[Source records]
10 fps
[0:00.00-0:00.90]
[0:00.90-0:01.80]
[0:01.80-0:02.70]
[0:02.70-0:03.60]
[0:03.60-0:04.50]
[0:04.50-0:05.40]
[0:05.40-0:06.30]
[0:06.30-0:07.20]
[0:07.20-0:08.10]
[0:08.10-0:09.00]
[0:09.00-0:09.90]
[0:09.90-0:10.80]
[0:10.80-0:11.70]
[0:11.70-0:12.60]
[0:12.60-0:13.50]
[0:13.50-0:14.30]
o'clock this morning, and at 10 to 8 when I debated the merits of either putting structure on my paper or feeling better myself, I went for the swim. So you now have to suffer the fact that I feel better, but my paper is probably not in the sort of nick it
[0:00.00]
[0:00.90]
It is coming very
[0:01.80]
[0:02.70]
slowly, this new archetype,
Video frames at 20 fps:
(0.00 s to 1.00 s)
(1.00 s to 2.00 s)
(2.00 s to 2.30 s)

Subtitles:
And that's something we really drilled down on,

* * *

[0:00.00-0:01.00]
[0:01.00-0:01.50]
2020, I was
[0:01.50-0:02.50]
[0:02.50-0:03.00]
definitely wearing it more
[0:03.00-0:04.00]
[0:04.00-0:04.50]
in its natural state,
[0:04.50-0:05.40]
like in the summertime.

▶ **What is expected**
Only the lines above starting with the one with "[0:02.70-0:03.60]" and going through the one with "[0:12.60-0:13.50]" are to be copied, word for word and with both ends kept.

▶ **Your solution**
[0:02.70-0:03.60]
[0:03.60-0:04.50]
[0:04.50-0:05.40]
[0:05.40-0:06.30]
[0:06.30-0:07.20]
[0:07.20-0:08.10]
[0:08.10-0:09.00]
[0:09.00-0:09.90]
[0:09.90-0:10.80]
[0:10.80-0:11.70]
[0:11.70-0:12.60]
[0:12.60-0:13.50]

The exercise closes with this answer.